----- Task inputs

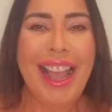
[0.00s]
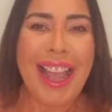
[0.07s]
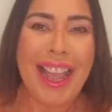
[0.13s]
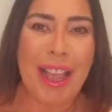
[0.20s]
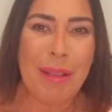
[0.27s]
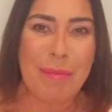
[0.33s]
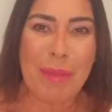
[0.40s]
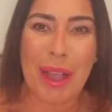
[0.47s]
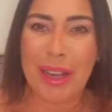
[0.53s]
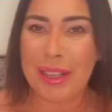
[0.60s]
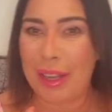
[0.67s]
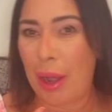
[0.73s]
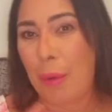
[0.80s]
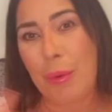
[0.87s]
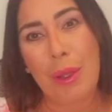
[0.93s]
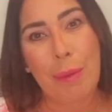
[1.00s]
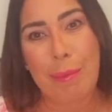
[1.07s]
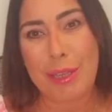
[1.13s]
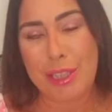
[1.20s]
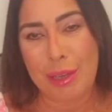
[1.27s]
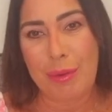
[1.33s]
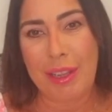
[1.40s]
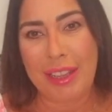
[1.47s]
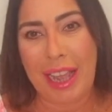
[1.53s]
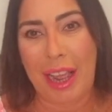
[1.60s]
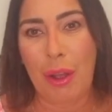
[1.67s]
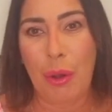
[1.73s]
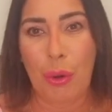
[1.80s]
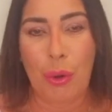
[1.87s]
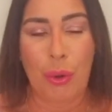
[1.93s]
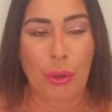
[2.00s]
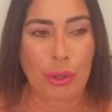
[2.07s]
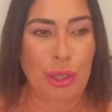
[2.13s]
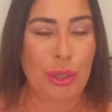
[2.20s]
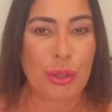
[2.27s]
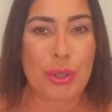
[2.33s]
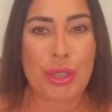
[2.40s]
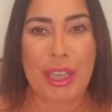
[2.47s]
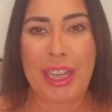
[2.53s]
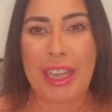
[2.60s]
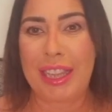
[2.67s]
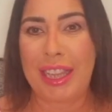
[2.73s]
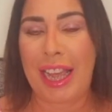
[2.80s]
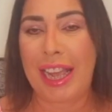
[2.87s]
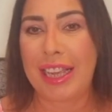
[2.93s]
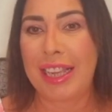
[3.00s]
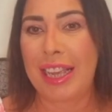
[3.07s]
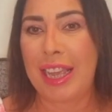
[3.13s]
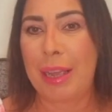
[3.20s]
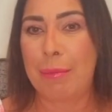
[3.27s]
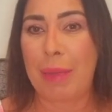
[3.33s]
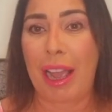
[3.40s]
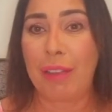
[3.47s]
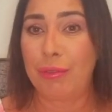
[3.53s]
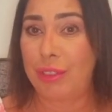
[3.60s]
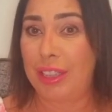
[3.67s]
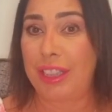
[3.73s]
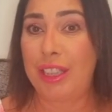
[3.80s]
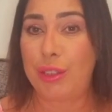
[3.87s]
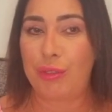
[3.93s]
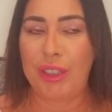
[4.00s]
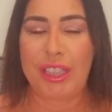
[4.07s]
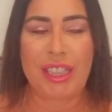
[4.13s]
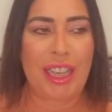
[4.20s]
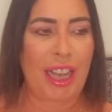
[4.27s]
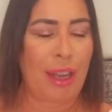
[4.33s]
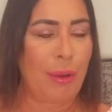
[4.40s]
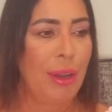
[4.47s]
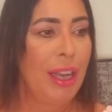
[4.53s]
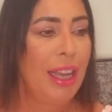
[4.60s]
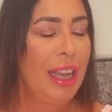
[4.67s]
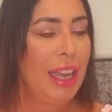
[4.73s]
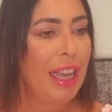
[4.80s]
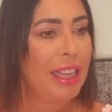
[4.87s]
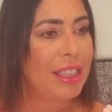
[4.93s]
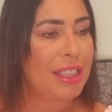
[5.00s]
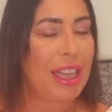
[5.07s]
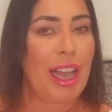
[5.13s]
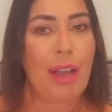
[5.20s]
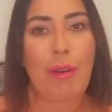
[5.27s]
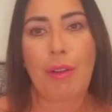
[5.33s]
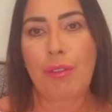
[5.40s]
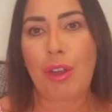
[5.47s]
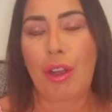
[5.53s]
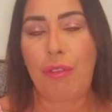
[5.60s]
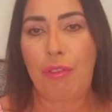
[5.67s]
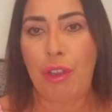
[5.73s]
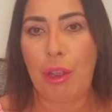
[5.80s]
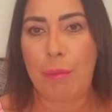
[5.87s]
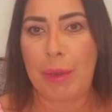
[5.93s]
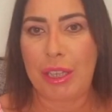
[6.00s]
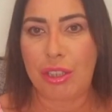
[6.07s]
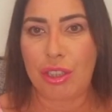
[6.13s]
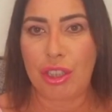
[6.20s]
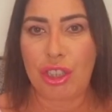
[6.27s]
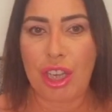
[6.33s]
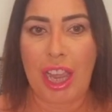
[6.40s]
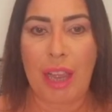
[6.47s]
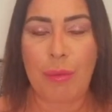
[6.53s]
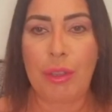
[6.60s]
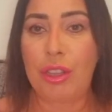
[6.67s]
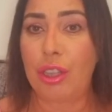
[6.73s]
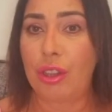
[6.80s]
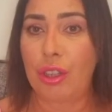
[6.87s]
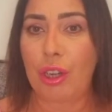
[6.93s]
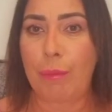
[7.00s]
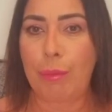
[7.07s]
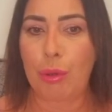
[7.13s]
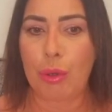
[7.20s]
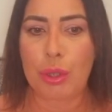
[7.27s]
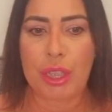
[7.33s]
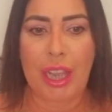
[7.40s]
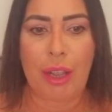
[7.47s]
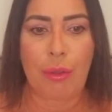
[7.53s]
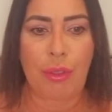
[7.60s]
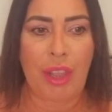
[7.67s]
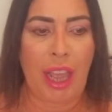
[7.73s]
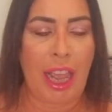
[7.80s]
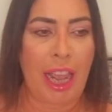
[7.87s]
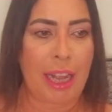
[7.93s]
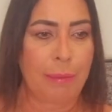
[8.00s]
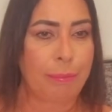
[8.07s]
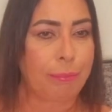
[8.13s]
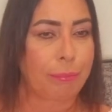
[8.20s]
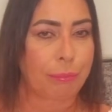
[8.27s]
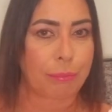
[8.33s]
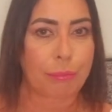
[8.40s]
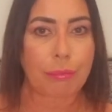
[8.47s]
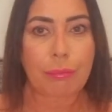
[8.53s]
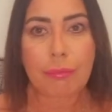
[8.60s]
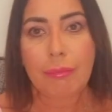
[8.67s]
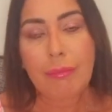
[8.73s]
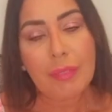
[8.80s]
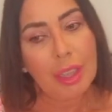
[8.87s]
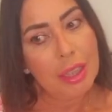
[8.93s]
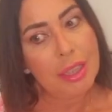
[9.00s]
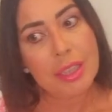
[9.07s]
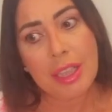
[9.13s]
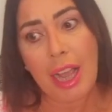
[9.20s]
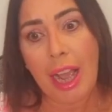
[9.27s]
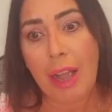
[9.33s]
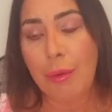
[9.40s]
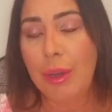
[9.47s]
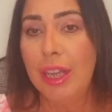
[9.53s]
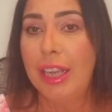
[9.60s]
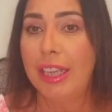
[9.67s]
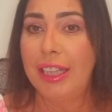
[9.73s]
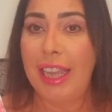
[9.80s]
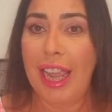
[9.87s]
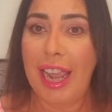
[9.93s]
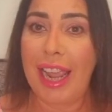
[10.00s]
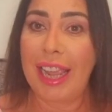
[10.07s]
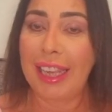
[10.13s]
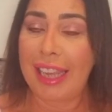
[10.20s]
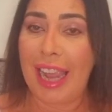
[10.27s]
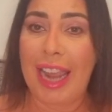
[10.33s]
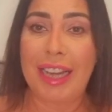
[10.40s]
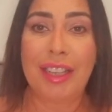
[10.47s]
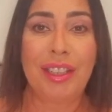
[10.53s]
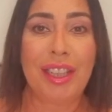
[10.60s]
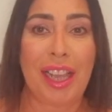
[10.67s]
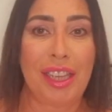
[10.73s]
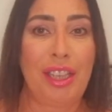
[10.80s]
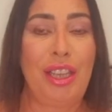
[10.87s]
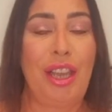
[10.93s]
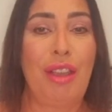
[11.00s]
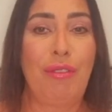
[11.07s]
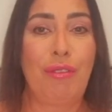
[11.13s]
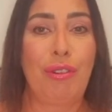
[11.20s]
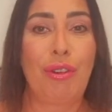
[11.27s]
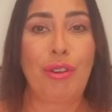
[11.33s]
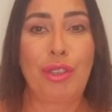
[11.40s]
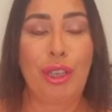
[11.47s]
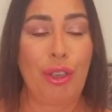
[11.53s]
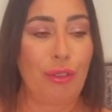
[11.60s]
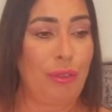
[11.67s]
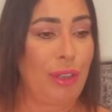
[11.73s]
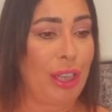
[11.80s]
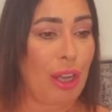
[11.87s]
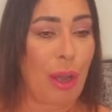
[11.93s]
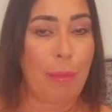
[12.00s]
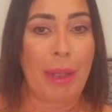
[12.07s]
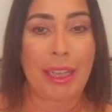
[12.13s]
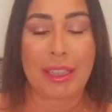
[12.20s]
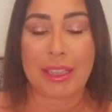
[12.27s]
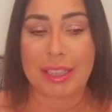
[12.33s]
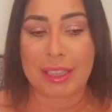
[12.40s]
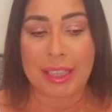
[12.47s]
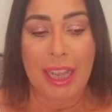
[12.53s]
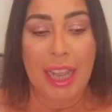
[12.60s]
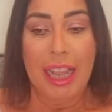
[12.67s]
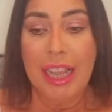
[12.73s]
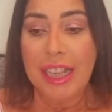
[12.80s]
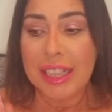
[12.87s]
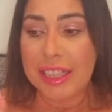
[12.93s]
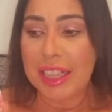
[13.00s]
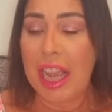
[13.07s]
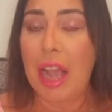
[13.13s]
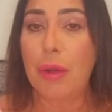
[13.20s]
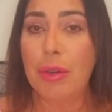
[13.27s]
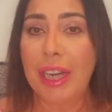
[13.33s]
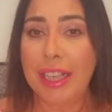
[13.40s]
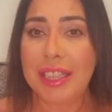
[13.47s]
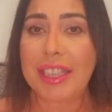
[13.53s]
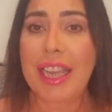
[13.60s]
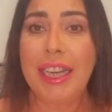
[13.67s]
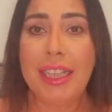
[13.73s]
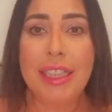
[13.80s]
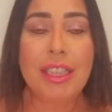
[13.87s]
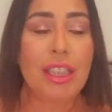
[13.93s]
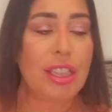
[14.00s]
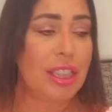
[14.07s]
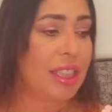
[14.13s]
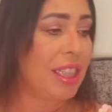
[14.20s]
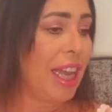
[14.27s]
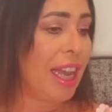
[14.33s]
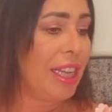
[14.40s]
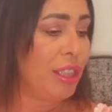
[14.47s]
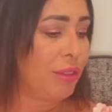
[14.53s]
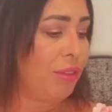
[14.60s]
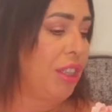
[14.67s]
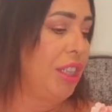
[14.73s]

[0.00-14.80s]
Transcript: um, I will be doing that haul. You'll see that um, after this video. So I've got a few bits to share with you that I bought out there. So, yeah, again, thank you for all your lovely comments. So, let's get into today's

----------

--- Try it ---
All of the data must be given again exactly, without the pictures.

--- Exercise output ---
[0.00s]
[0.07s]
[0.13s]
[0.20s]
[0.27s]
[0.33s]
[0.40s]
[0.47s]
[0.53s]
[0.60s]
[0.67s]
[0.73s]
[0.80s]
[0.87s]
[0.93s]
[1.00s]
[1.07s]
[1.13s]
[1.20s]
[1.27s]
[1.33s]
[1.40s]
[1.47s]
[1.53s]
[1.60s]
[1.67s]
[1.73s]
[1.80s]
[1.87s]
[1.93s]
[2.00s]
[2.07s]
[2.13s]
[2.20s]
[2.27s]
[2.33s]
[2.40s]
[2.47s]
[2.53s]
[2.60s]
[2.67s]
[2.73s]
[2.80s]
[2.87s]
[2.93s]
[3.00s]
[3.07s]
[3.13s]
[3.20s]
[3.27s]
[3.33s]
[3.40s]
[3.47s]
[3.53s]
[3.60s]
[3.67s]
[3.73s]
[3.80s]
[3.87s]
[3.93s]
[4.00s]
[4.07s]
[4.13s]
[4.20s]
[4.27s]
[4.33s]
[4.40s]
[4.47s]
[4.53s]
[4.60s]
[4.67s]
[4.73s]
[4.80s]
[4.87s]
[4.93s]
[5.00s]
[5.07s]
[5.13s]
[5.20s]
[5.27s]
[5.33s]
[5.40s]
[5.47s]
[5.53s]
[5.60s]
[5.67s]
[5.73s]
[5.80s]
[5.87s]
[5.93s]
[6.00s]
[6.07s]
[6.13s]
[6.20s]
[6.27s]
[6.33s]
[6.40s]
[6.47s]
[6.53s]
[6.60s]
[6.67s]
[6.73s]
[6.80s]
[6.87s]
[6.93s]
[7.00s]
[7.07s]
[7.13s]
[7.20s]
[7.27s]
[7.33s]
[7.40s]
[7.47s]
[7.53s]
[7.60s]
[7.67s]
[7.73s]
[7.80s]
[7.87s]
[7.93s]
[8.00s]
[8.07s]
[8.13s]
[8.20s]
[8.27s]
[8.33s]
[8.40s]
[8.47s]
[8.53s]
[8.60s]
[8.67s]
[8.73s]
[8.80s]
[8.87s]
[8.93s]
[9.00s]
[9.07s]
[9.13s]
[9.20s]
[9.27s]
[9.33s]
[9.40s]
[9.47s]
[9.53s]
[9.60s]
[9.67s]
[9.73s]
[9.80s]
[9.87s]
[9.93s]
[10.00s]
[10.07s]
[10.13s]
[10.20s]
[10.27s]
[10.33s]
[10.40s]
[10.47s]
[10.53s]
[10.60s]
[10.67s]
[10.73s]
[10.80s]
[10.87s]
[10.93s]
[11.00s]
[11.07s]
[11.13s]
[11.20s]
[11.27s]
[11.33s]
[11.40s]
[11.47s]
[11.53s]
[11.60s]
[11.67s]
[11.73s]
[11.80s]
[11.87s]
[11.93s]
[12.00s]
[12.07s]
[12.13s]
[12.20s]
[12.27s]
[12.33s]
[12.40s]
[12.47s]
[12.53s]
[12.60s]
[12.67s]
[12.73s]
[12.80s]
[12.87s]
[12.93s]
[13.00s]
[13.07s]
[13.13s]
[13.20s]
[13.27s]
[13.33s]
[13.40s]
[13.47s]
[13.53s]
[13.60s]
[13.67s]
[13.73s]
[13.80s]
[13.87s]
[13.93s]
[14.00s]
[14.07s]
[14.13s]
[14.20s]
[14.27s]
[14.33s]
[14.40s]
[14.47s]
[14.53s]
[14.60s]
[14.67s]
[14.73s]

[0.00-14.80s]
Transcript: um, I will be doing that haul. You'll see that um, after this video. So I've got a few bits to share with you that I bought out there. So, yeah, again, thank you for all your lovely comments. So, let's get into today's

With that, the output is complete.